Available NAS-rated families at 4TB: At 4TB you have WD Red Plus, Seagate IronWolf and Toshiba N300, the mainstream NAS-rated CMR drives. Enterprise Exos and the Pro ranges exist at this size but rarely make sense here, as their value only shows at higher capacities.
4TB NAS drives, by price per TB
Frequently asked questions
How many 4TB drives do I need for around 11TB usable?
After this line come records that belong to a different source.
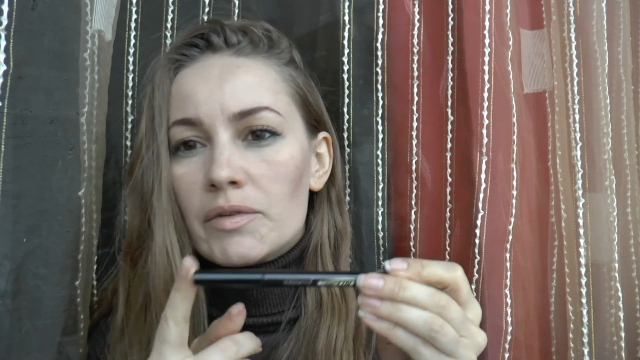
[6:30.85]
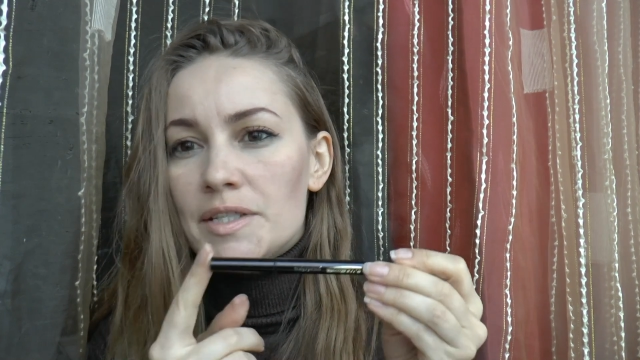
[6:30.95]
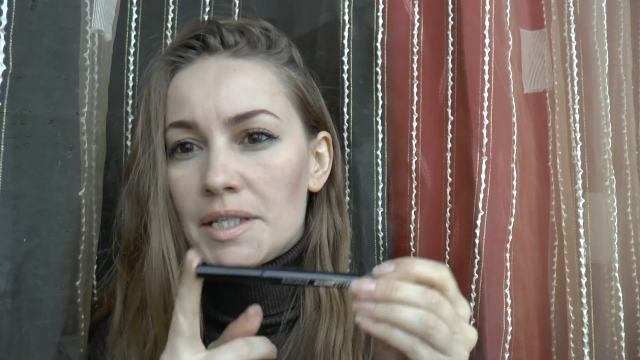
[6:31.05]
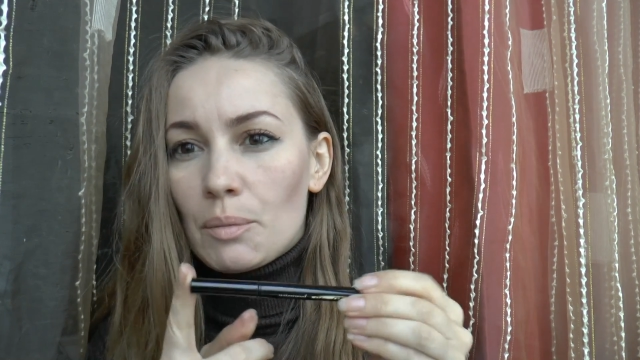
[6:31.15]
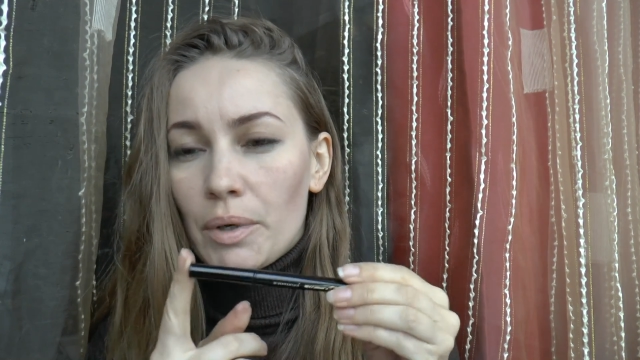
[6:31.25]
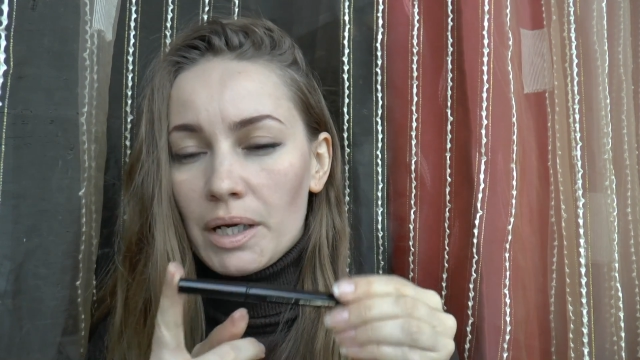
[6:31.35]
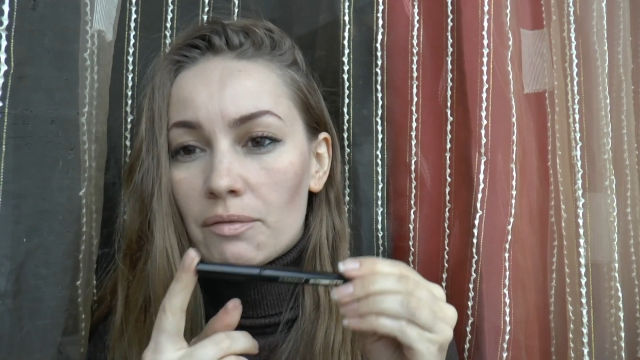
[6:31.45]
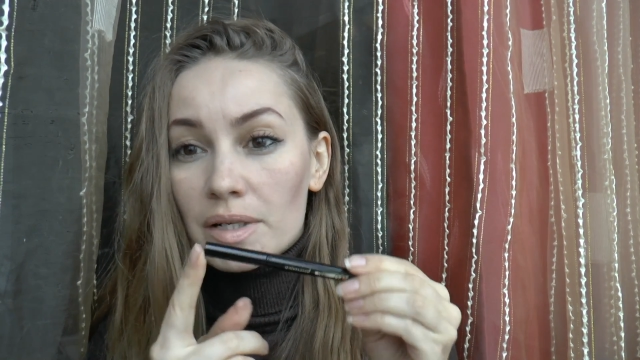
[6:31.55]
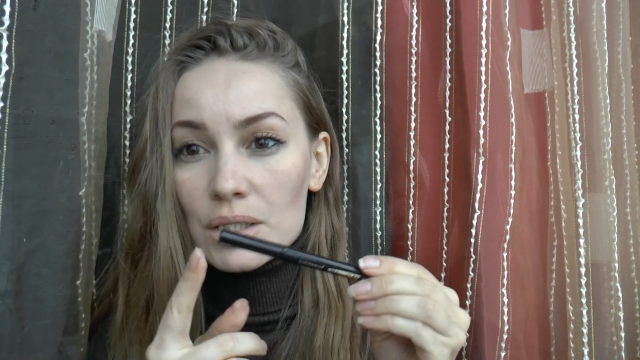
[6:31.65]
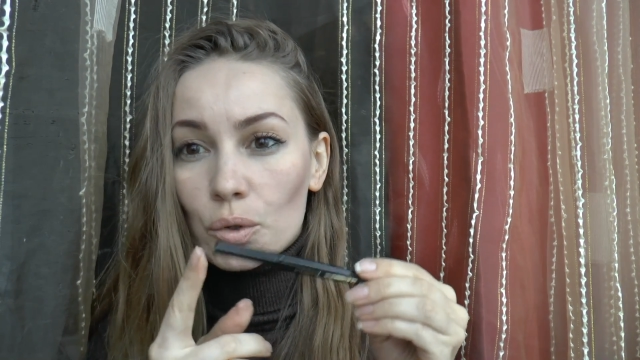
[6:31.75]
Все были
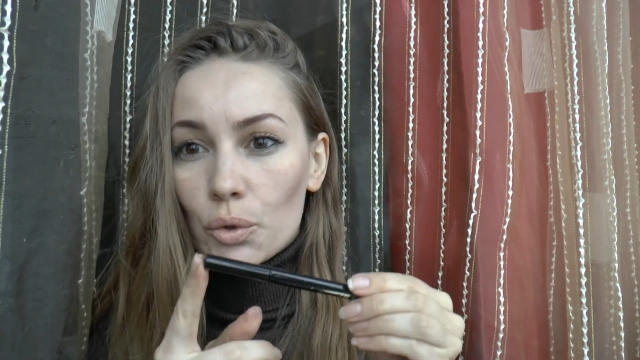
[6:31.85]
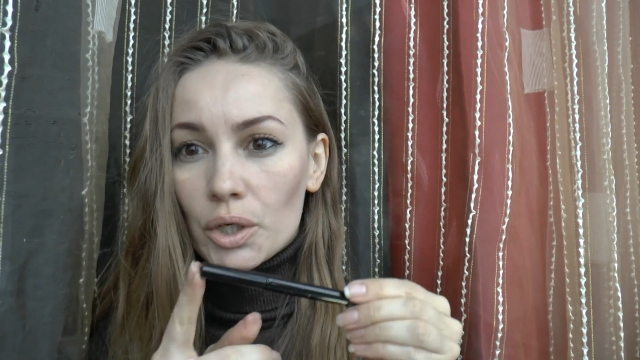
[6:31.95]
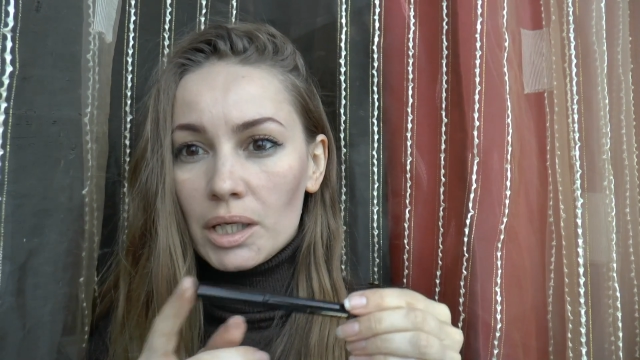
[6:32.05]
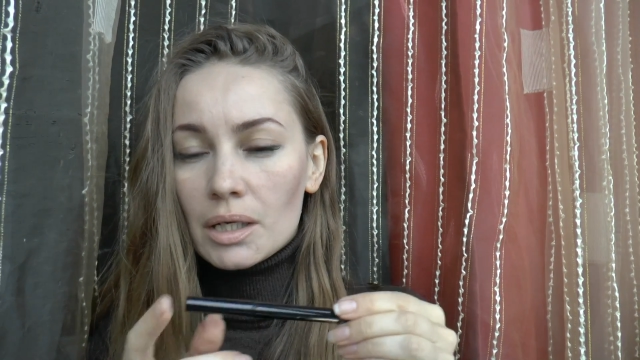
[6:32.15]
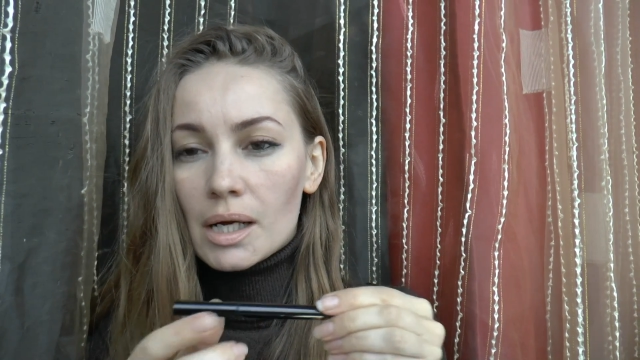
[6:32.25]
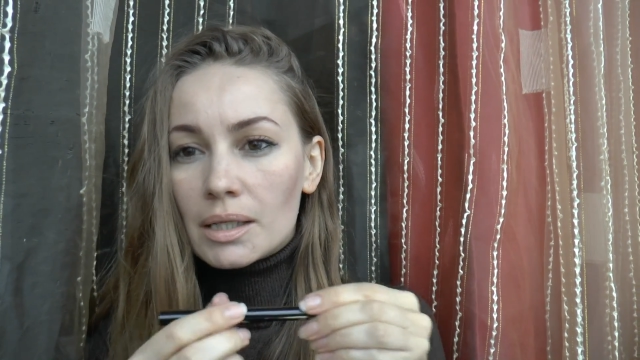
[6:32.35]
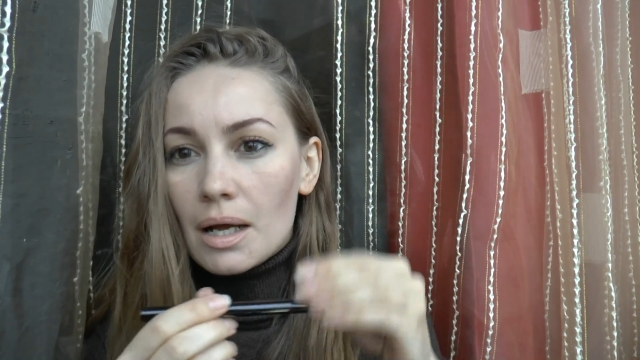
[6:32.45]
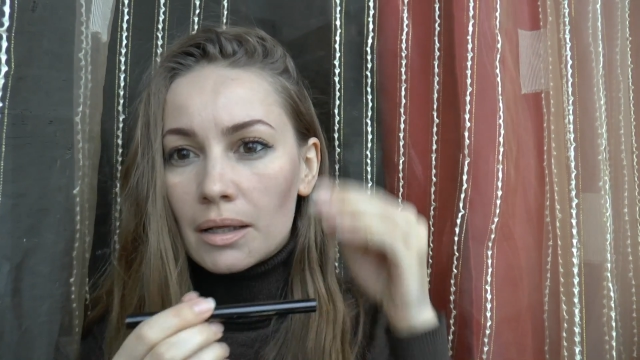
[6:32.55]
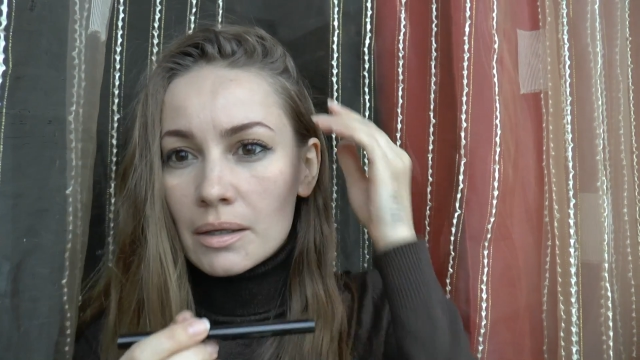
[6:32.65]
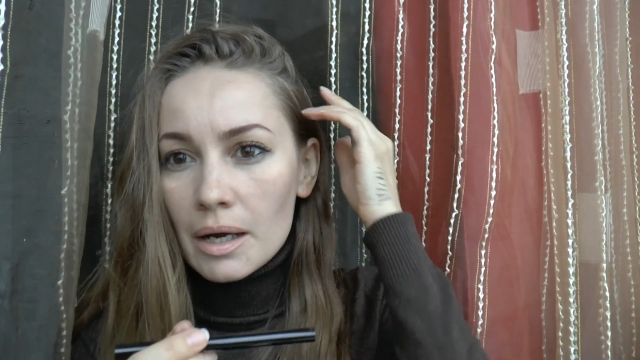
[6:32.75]
в восторге, и
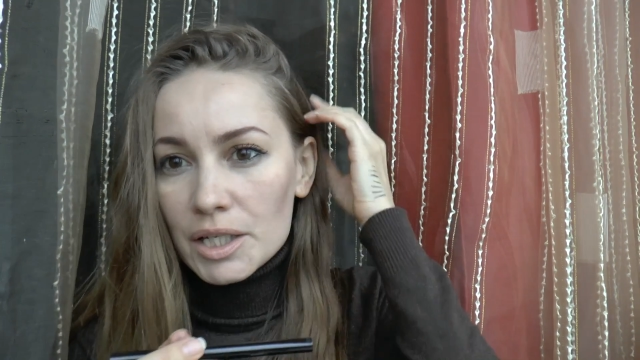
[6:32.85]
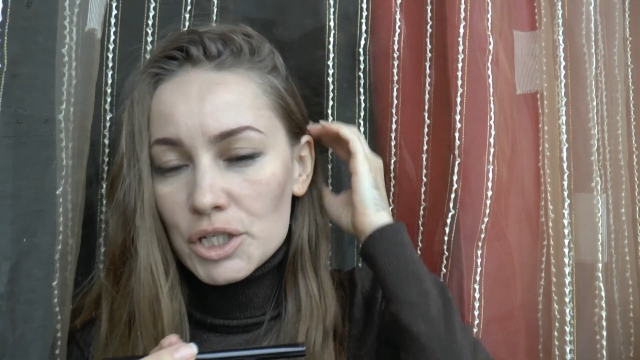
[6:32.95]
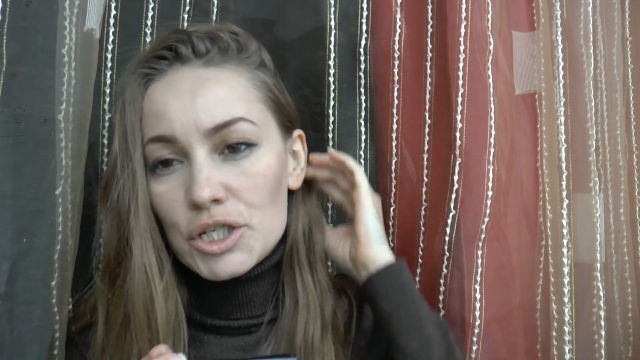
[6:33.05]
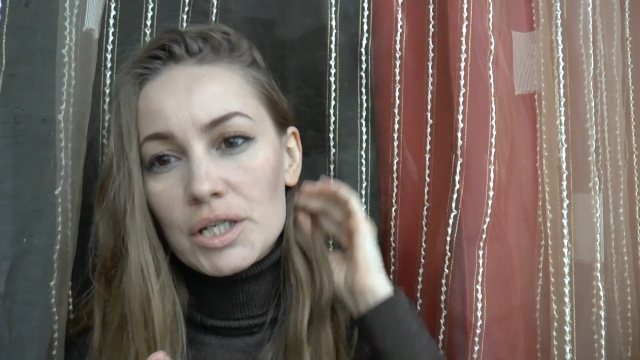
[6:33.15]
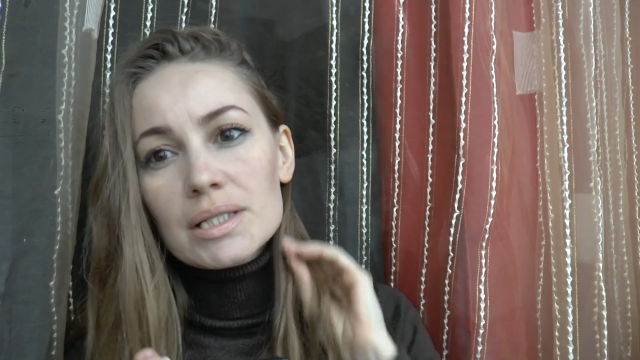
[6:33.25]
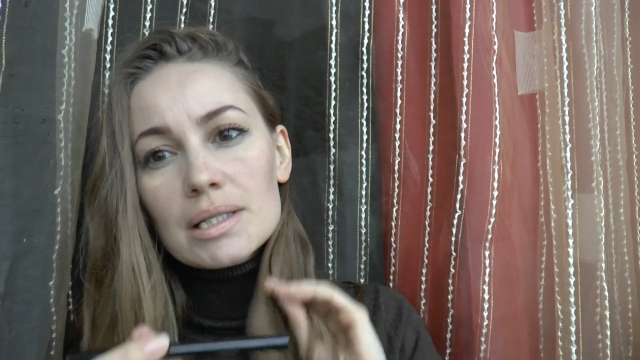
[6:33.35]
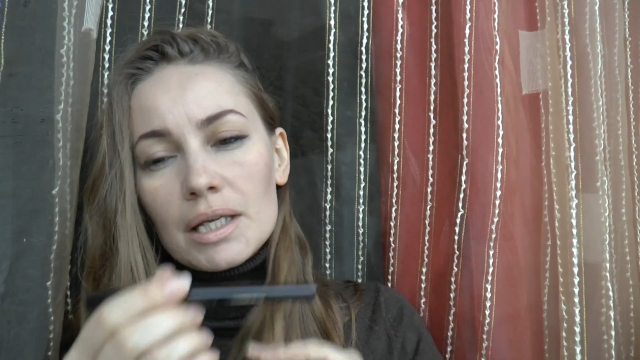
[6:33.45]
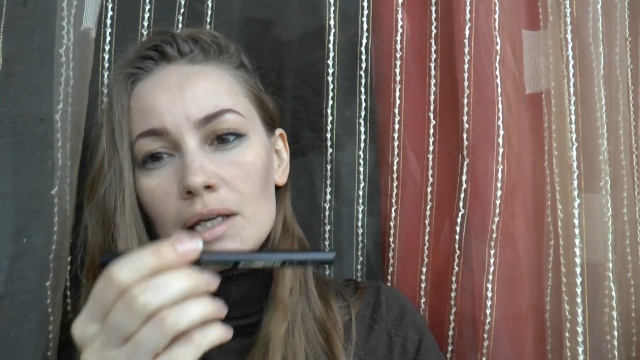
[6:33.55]
когда она исчезла,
Four 4TB drives in RAID 5 or Synology SHR give about 11TB usable after parity and overhead, with single-drive fault tolerance. Two 4TB drives in a mirror give about 4TB. For two-drive protection, four in RAID 6 or SHR-2 give about 7TB.
Is 4TB enough for a home NAS?
For backups, documents and a phone photo cloud, 4TB in a 2-bay NAS is enough to start. For a growing Plex or RAW photo library, step up to the 8TB to 12TB value tier so you are not upgrading again within a year.
What is the cheapest 4TB NAS drive in the UK?
At 4TB the value picks are WD Red Plus, Seagate IronWolf and Toshiba N300, which trade the lead on price per terabyte. The live table is sorted so the cheapest per terabyte is at the top.
Does a 4TB drive need RAID 6 instead of RAID 5?
Not necessarily at 4TB. RAID 5 or SHR rebuilds quickly enough at this size for most home use. RAID 6 or SHR-2 adds a safety margin if the data is irreplaceable, at the cost of one more drive of capacity.